[Collection entries]
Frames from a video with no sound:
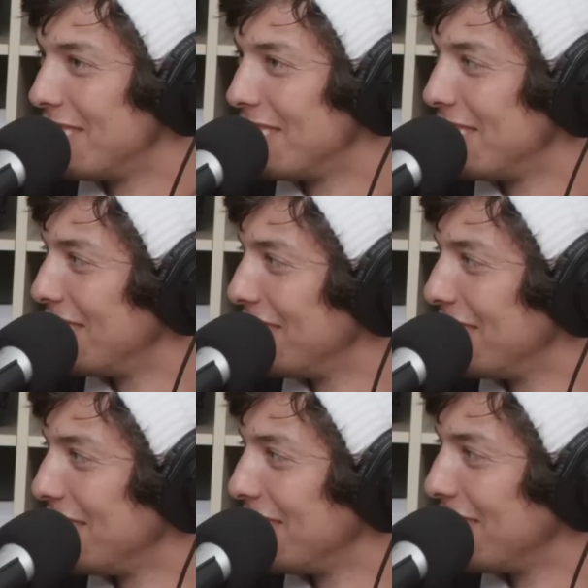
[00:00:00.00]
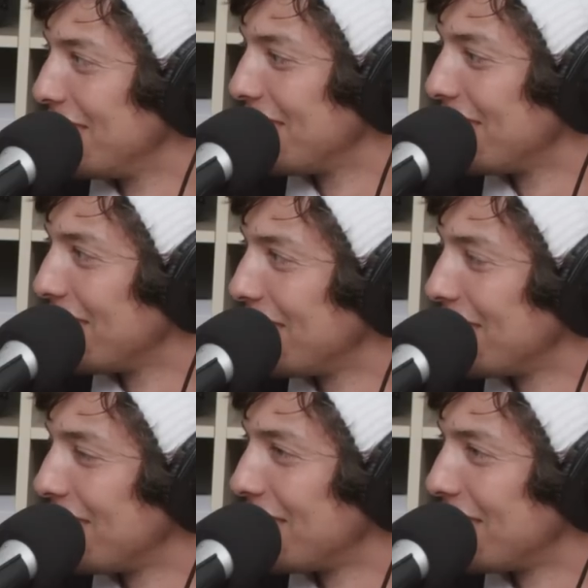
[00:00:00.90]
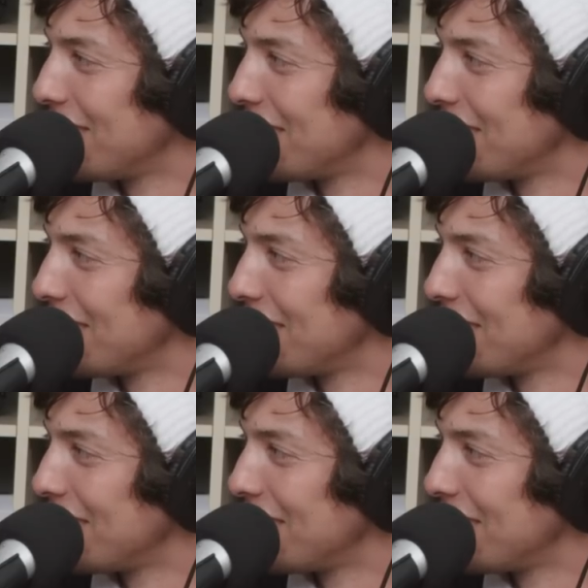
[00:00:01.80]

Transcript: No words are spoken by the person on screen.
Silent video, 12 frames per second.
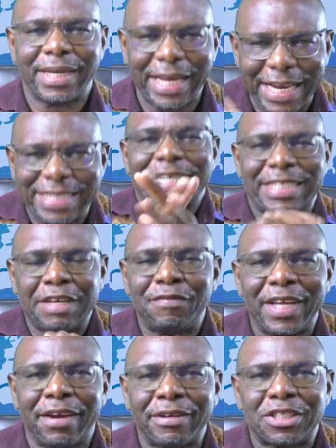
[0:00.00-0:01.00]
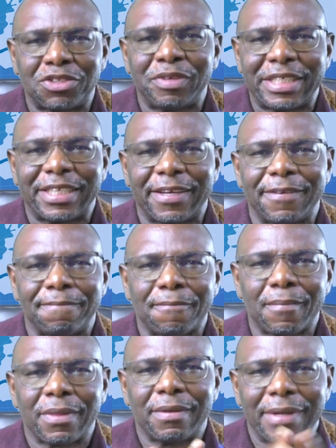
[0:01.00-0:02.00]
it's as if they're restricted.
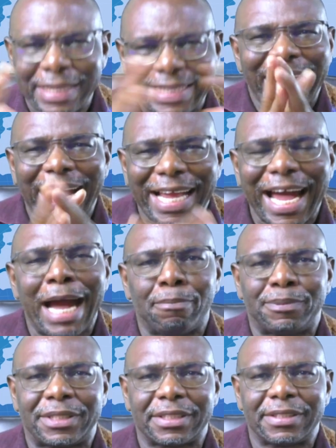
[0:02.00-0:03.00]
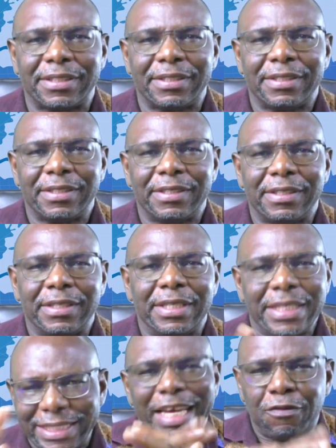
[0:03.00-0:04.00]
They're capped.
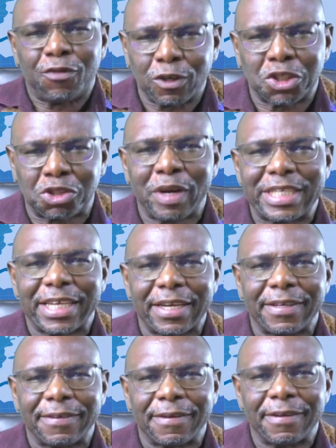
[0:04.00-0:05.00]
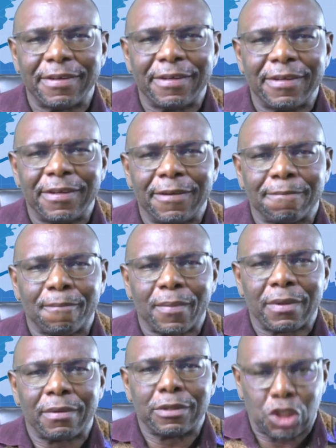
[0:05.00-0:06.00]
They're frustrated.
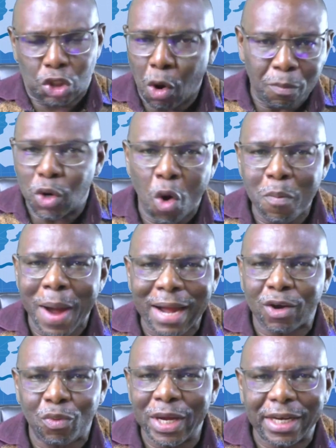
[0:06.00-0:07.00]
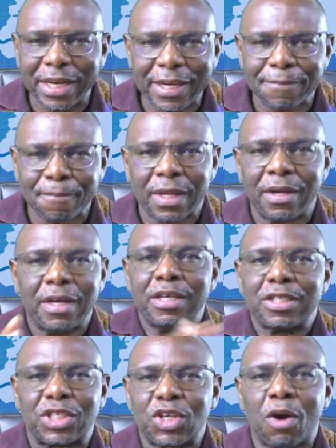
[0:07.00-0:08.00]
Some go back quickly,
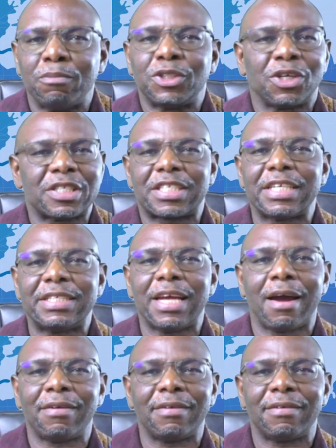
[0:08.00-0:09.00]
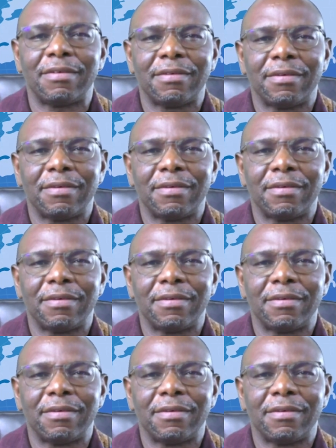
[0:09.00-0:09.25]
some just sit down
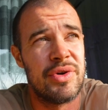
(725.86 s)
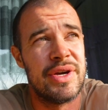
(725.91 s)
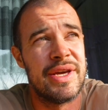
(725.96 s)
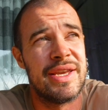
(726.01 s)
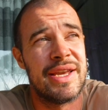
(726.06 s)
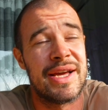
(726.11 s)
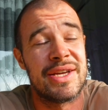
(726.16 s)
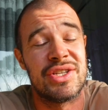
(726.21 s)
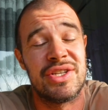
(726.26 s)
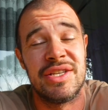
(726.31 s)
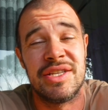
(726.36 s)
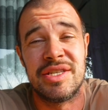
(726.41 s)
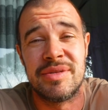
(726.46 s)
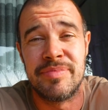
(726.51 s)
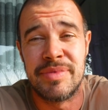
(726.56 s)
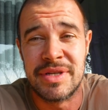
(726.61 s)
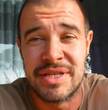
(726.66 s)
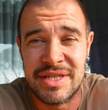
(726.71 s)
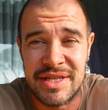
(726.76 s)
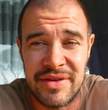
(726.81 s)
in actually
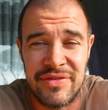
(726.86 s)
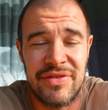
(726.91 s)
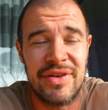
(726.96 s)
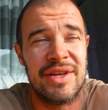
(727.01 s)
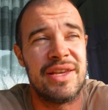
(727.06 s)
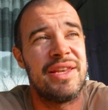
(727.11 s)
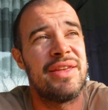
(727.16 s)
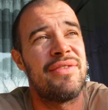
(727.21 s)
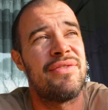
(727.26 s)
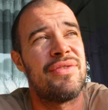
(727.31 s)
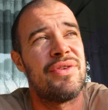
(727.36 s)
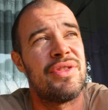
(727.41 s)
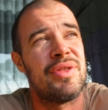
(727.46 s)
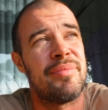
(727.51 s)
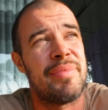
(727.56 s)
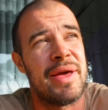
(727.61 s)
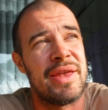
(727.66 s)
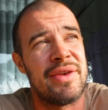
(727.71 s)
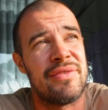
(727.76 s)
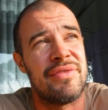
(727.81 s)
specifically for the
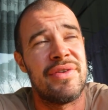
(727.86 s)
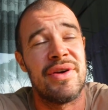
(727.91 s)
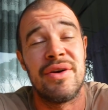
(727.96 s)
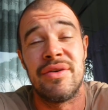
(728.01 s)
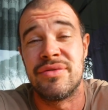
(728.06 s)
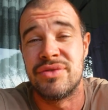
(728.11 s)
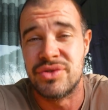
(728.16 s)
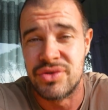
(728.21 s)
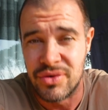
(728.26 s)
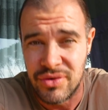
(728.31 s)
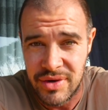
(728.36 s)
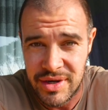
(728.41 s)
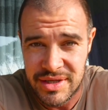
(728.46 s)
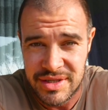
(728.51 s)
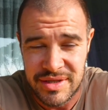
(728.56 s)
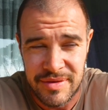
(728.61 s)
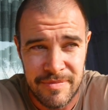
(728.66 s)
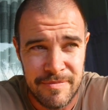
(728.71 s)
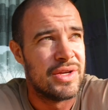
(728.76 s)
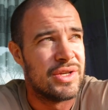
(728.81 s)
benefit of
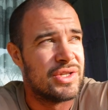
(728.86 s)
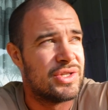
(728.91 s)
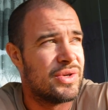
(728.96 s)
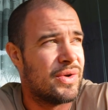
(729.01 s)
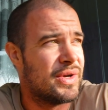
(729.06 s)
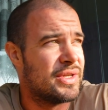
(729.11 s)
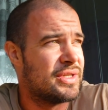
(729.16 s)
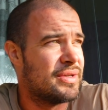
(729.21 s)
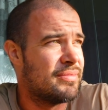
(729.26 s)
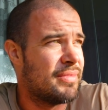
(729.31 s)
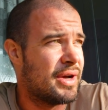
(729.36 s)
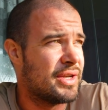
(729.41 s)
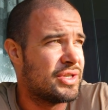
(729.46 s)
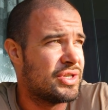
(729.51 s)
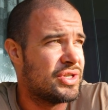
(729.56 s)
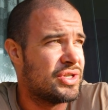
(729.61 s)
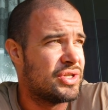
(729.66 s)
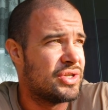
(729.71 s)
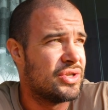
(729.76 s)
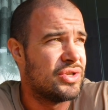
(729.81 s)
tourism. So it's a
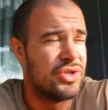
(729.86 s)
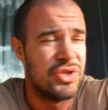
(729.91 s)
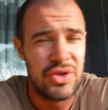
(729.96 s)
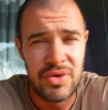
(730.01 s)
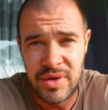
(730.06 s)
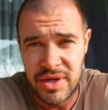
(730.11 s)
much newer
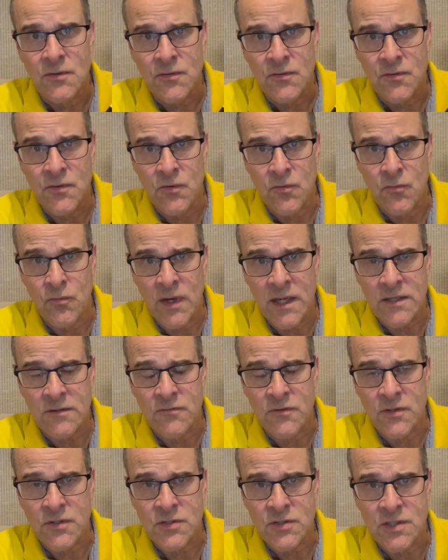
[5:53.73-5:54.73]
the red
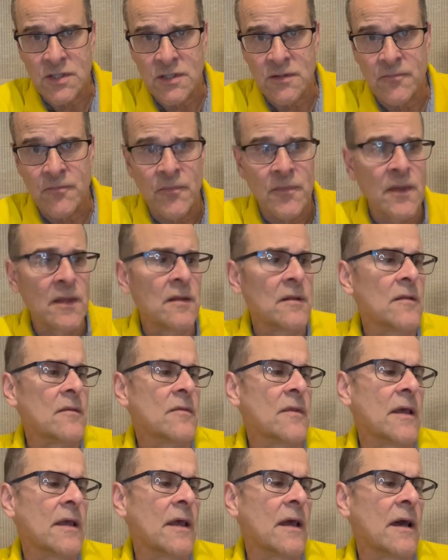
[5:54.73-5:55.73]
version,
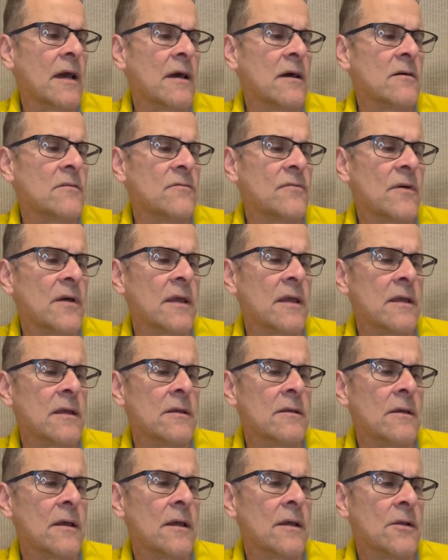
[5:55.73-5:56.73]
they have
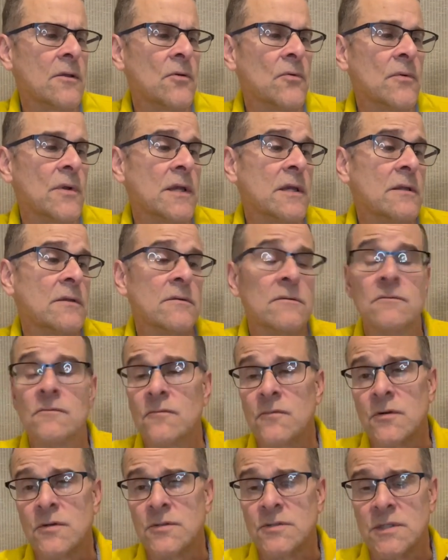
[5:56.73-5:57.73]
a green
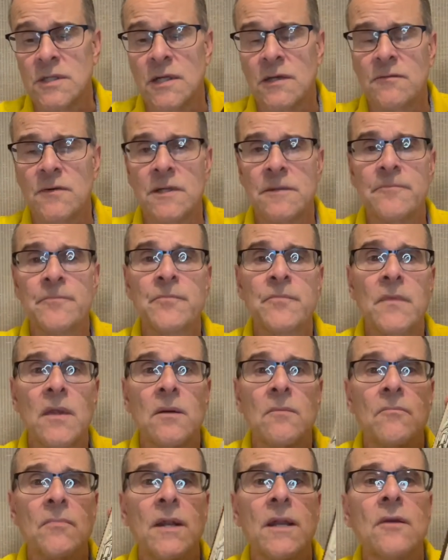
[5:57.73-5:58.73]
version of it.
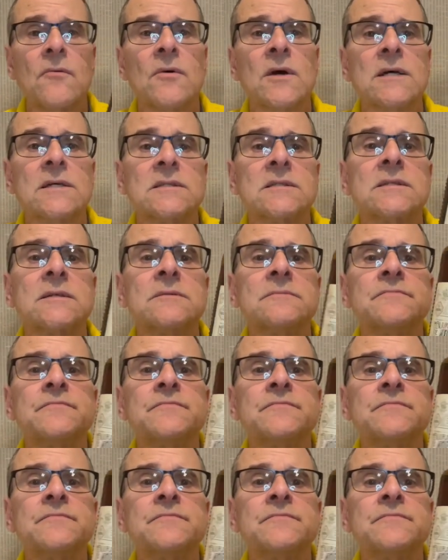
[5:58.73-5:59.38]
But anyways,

*PROBLEM TO WORK ON:* Look through the data above. Find each line with the string "video" and copy it.

*TASK ANSWER:*
Frames from a video with no sound:
Silent video, 12 frames per second.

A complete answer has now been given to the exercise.